Well, I figured out that my health concerns were all thanks to severe anxiety, mild depression, and stress, which I was officially diagnosed with one week ago...
I've been going to school normally, but I just feel VERY run down daily. Headache, drowsyness, irrtability, loss of appetite. I feel peachy when I'm taking it easy at home or at another casual setting with family/friends.

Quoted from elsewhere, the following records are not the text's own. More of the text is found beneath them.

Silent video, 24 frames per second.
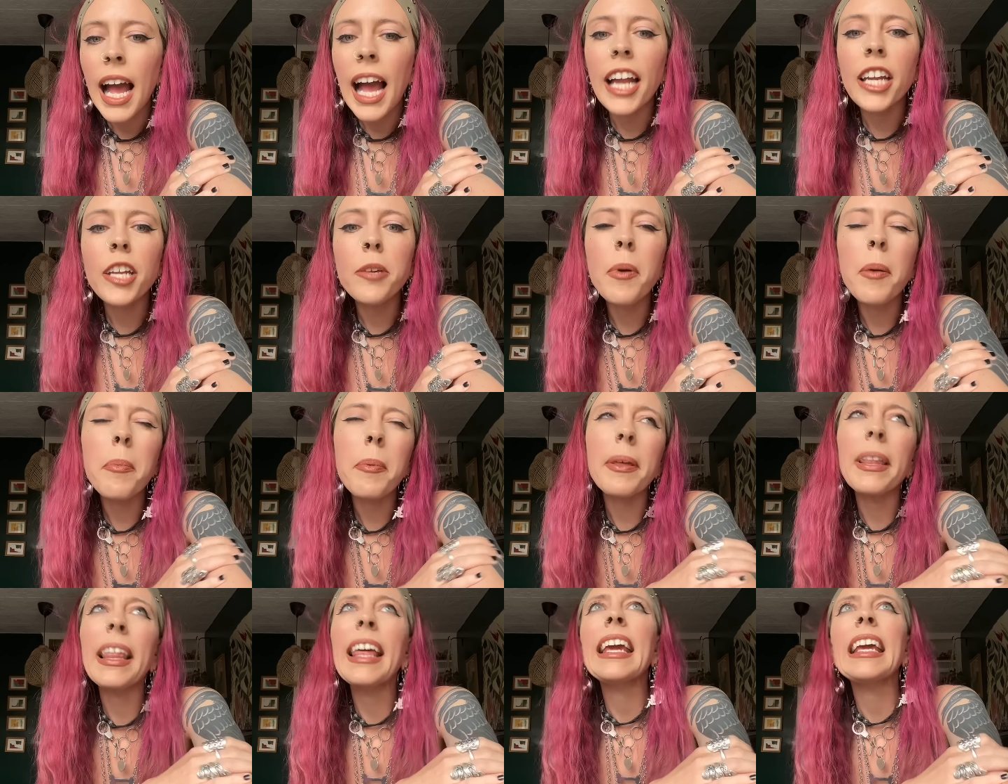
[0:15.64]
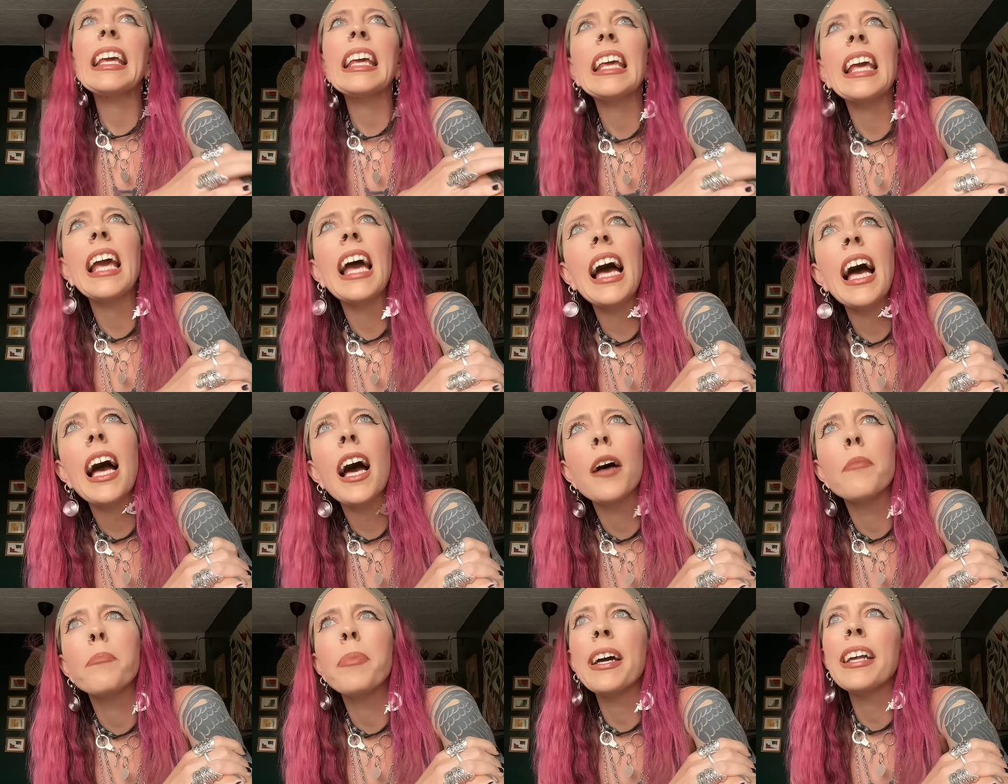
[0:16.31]
And you might be like,
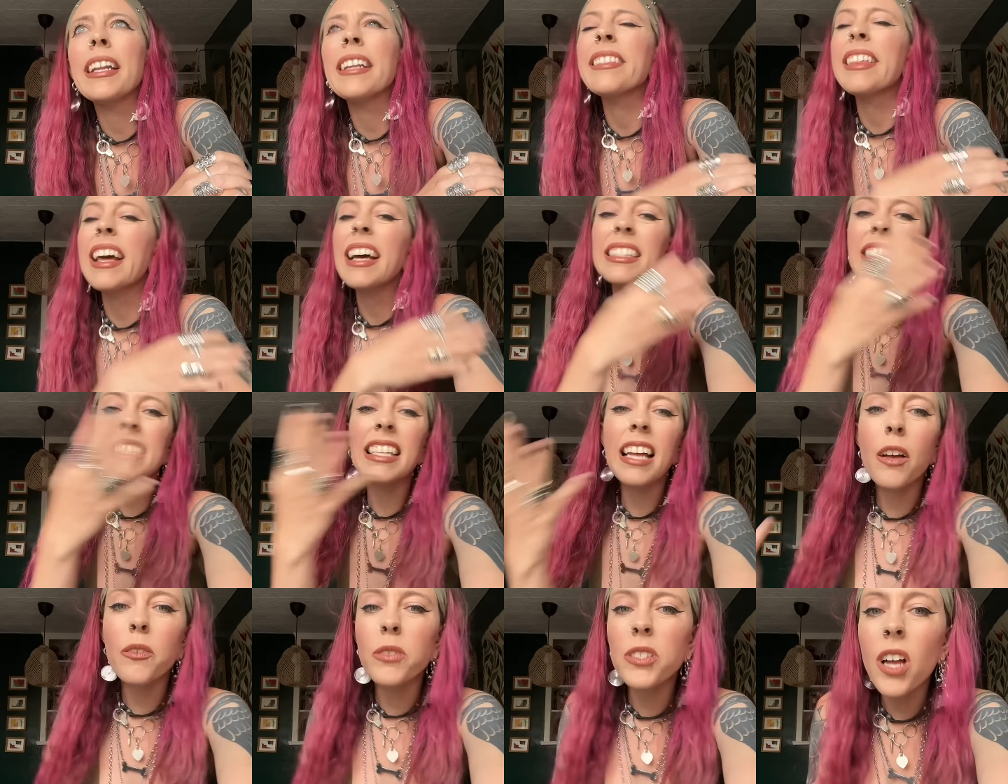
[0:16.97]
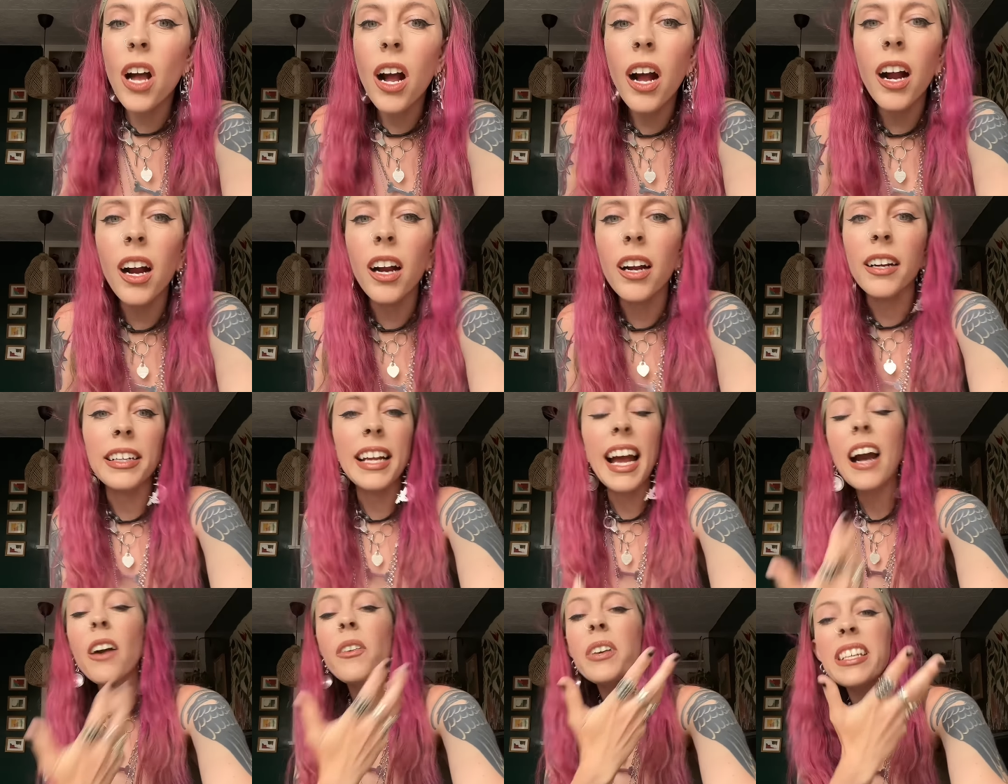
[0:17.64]
yeah, but that sounds
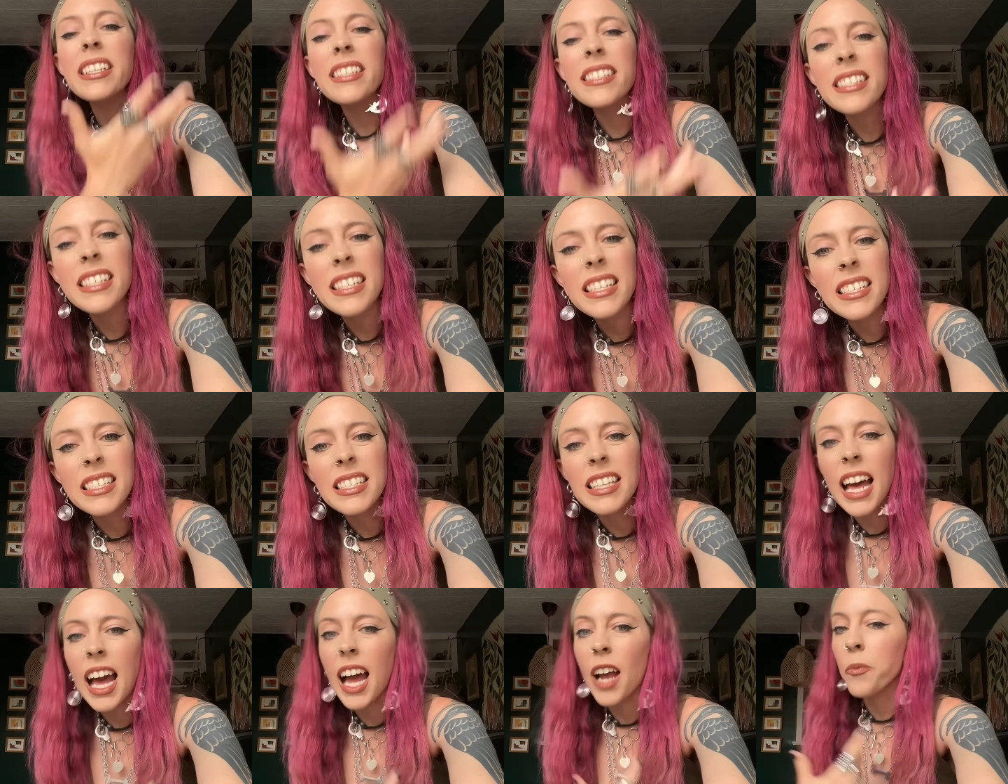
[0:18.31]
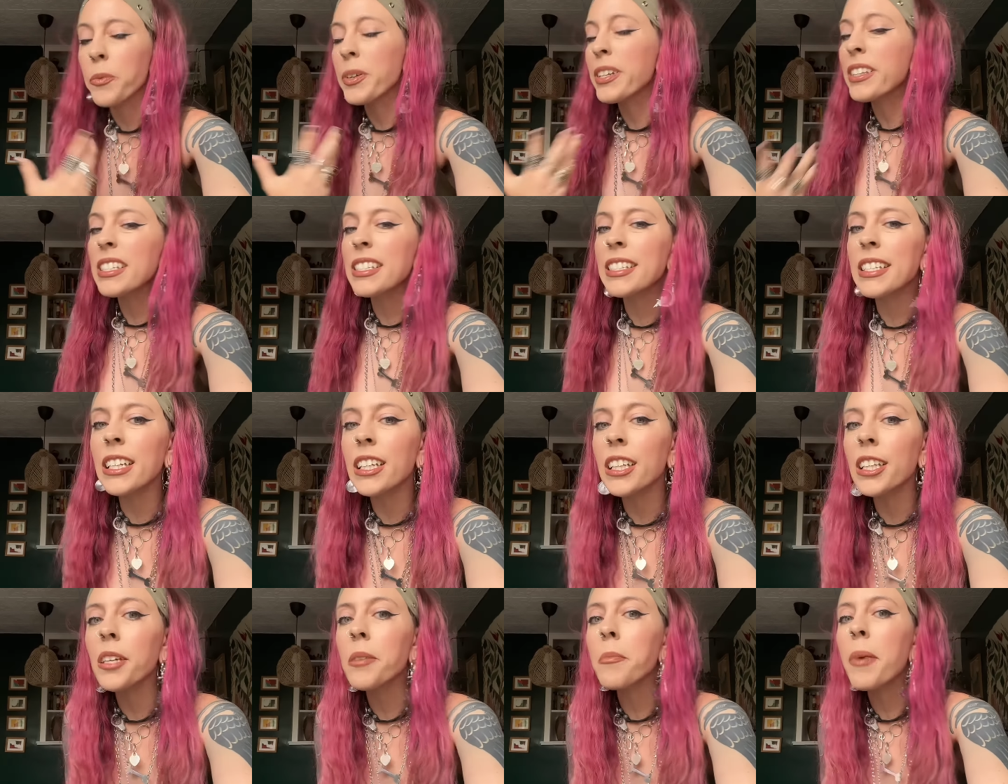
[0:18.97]
hard. How easy is that?
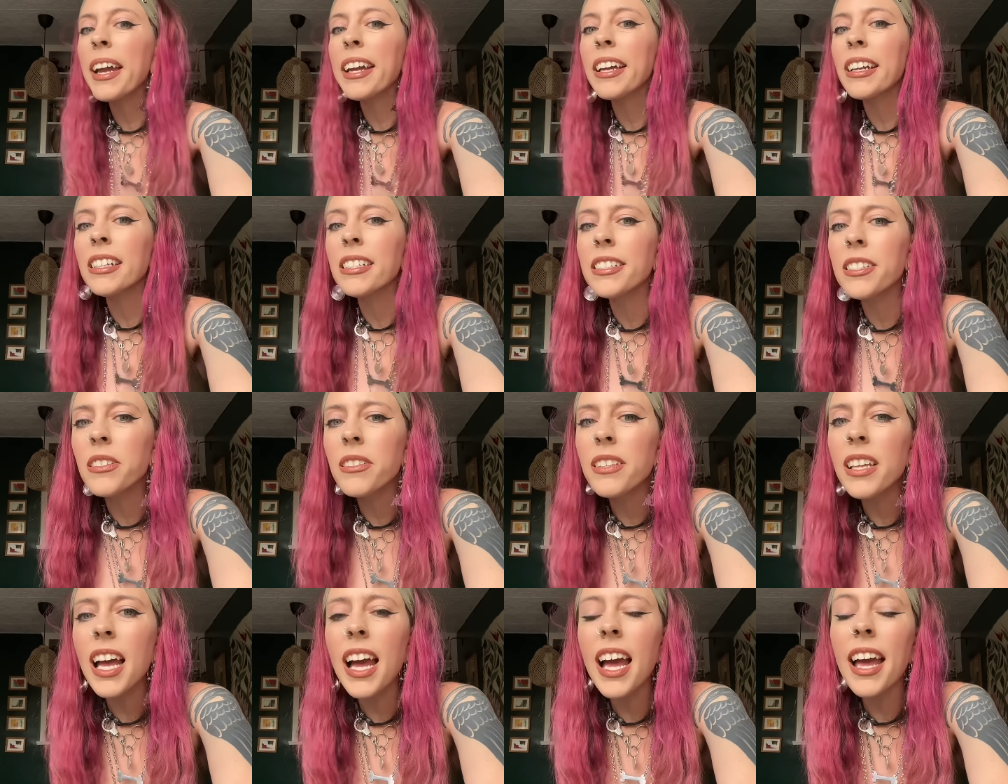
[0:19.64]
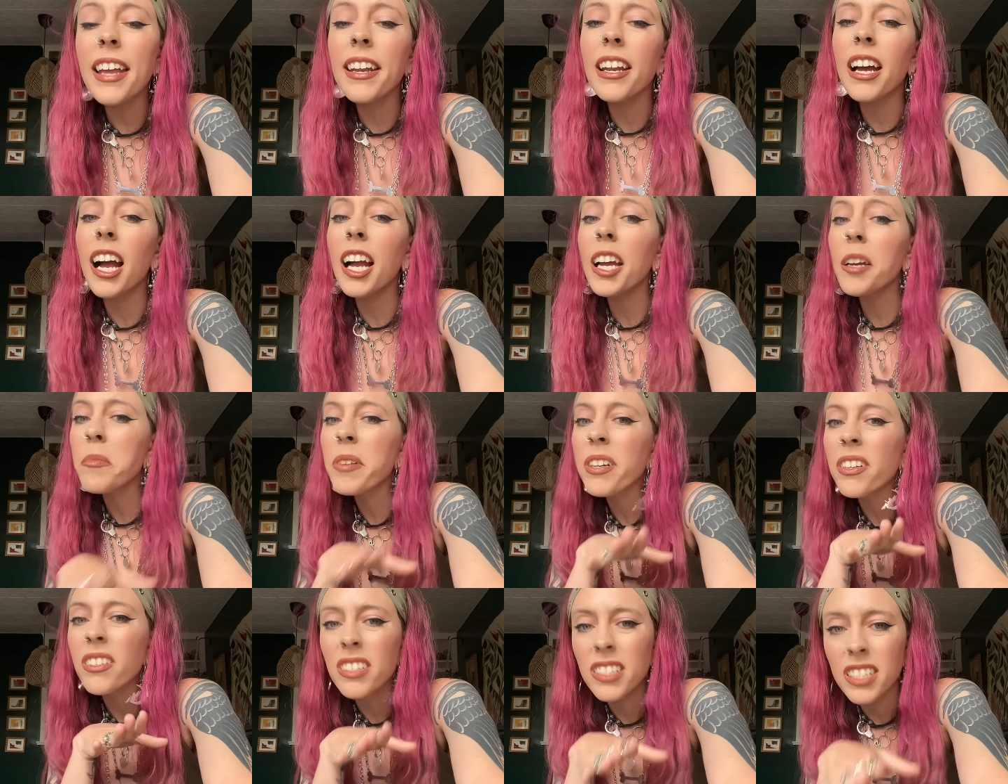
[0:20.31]
Realistically, am I gonna do that? And
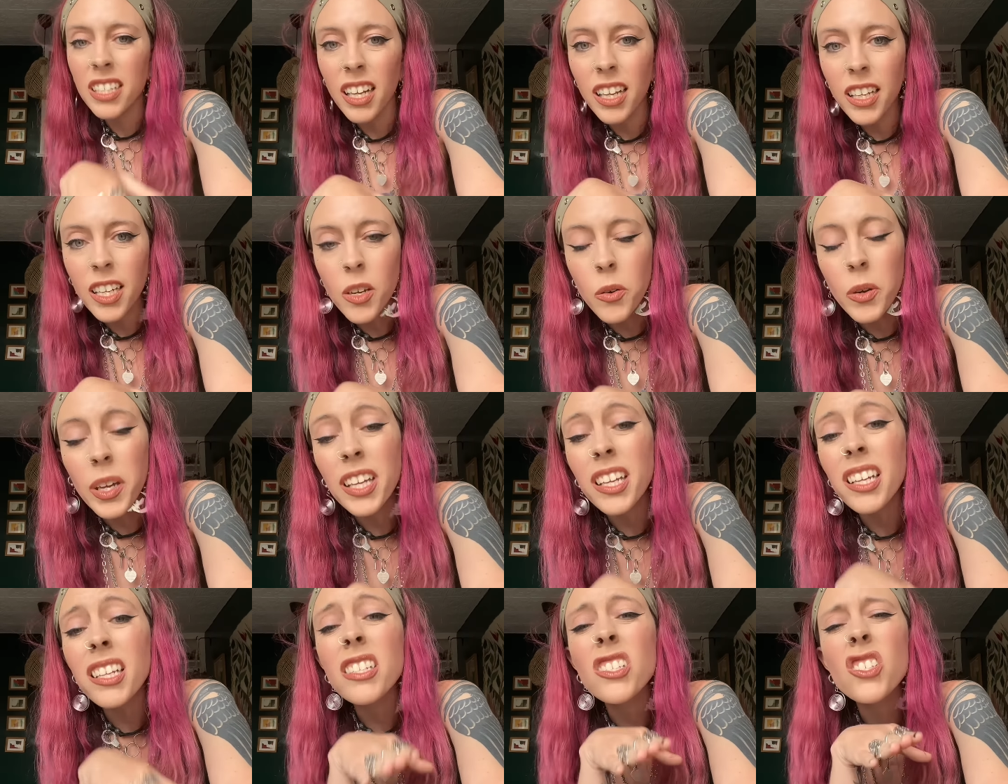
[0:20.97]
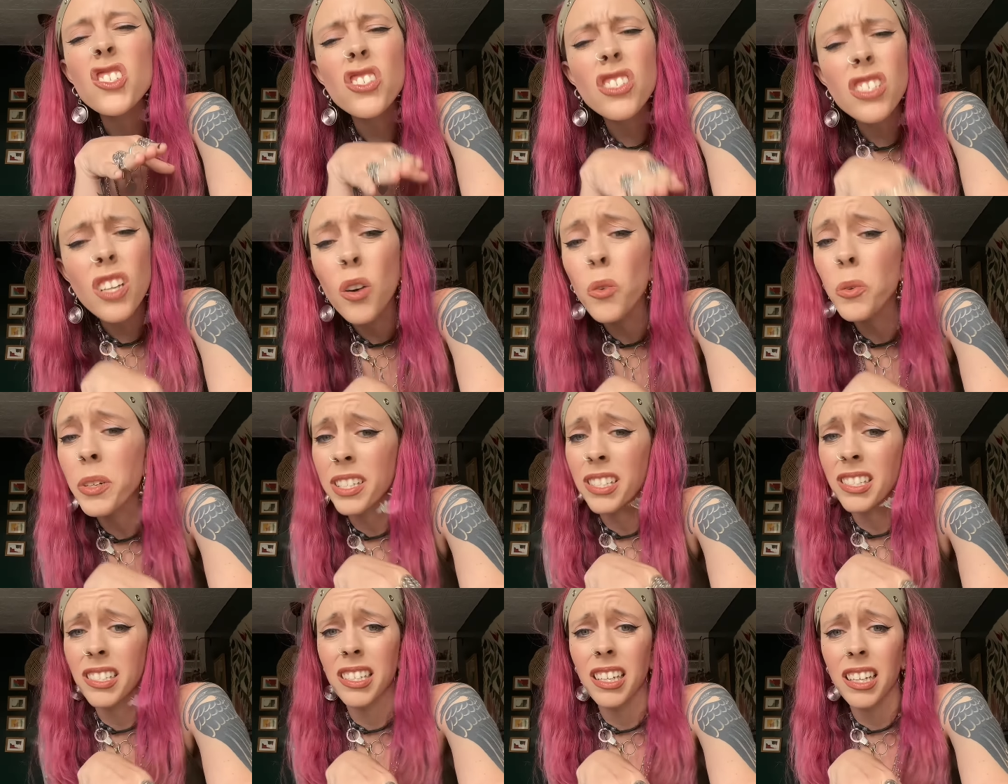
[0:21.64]
I'm here to tell you, it is so
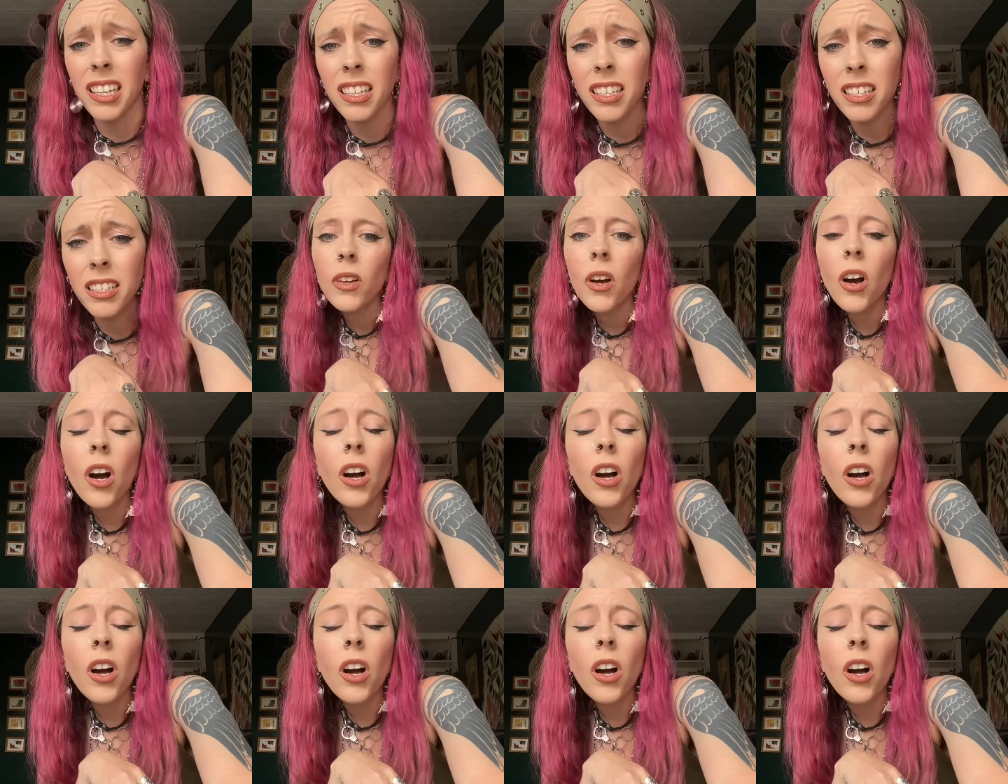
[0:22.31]
easy.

I had a pretty serious cold earlier this year, and missed a few days of school and I'm getting uncomfortably close to my absence limit. Tomorrow IS a Friday, and I know it's just ONE more day until the weekend, but I really feel like I need a mental health day. Being in school takes a toll on me every day - I feel trapped, alone (even though my friends are right there), and I feel that if I ever needed something to help me calm down (a walk in the park, or comforting words from someone who cares about me), it wouldn't be available to me.
I'm jumpy and less involved since my severe anxiety kicked in last month. I'm currently seeing a therapist and am scheduled to see a physciatrist next week, to see if I need medication.
I'm hoping that the doctor can give me something material for my problems, but until then, I just think I'm going insane...
Would it be a good idea for me to take a mental health day?
I can't really comment on your quesetion. You are the only one who knows the answer. The question I would ask myself is your anxiety worth one of your few remaining days?
I myself suffer from the exact same problem as you have described. Prime example; today I went home sick from work. While at work I was visbly sick and my boss sugested I go home. I get home, put on some sweats and cuddle up on the couch and turn on the TV and guess what, I start feeling fine.
I have been like this since high school however I am just now getting it under control. The best advice I can give is to take what ever medicine they prescribe you as directed and never stop just because you feel better. Another thing I do to help me cope is to recognize what is going on. I suffer from a mild case of paranioa too and feel like I am constantly being talked about. If someone is whispering then I have an over whelming feeling they are talking about me. When my anxiety sets in I often try my best to recognize it for what it is and talk myself into understanding that it is something I can control. Recognizing your issue is the best form of control over our disease I have found.
Taking a "mental health day" is always nice, but is it worth it, know that you are close to your limit and you are still a good 5 months away from the end of the year?
One thing to try is to go to school and just set limits for yourself. You sit yourself down and go... I only have to make it through xxx of classes. Now I have xxx number to get through. Reward yourself. IF I get through these two classes I'll have a candy bar or something that appeals to you. You can always find ways to bribe yourself through the day. You just find little ways to make it through the day.
We all have off days that make it hard to get through. I am a cp'er. (chronic pain). I live with chronic pain EVERY SINGLE DAY of my life. There are days when it hurt to just sit up in bed. But I force myself to get dressed and go into work. I am an Executive Assistant to a Vice President. He relies on me to be there for him, him and the 4 managers and 61 analysts that I support. So I know that it can be hard to get going. You just need to find the little tricks that you can use to get through the day.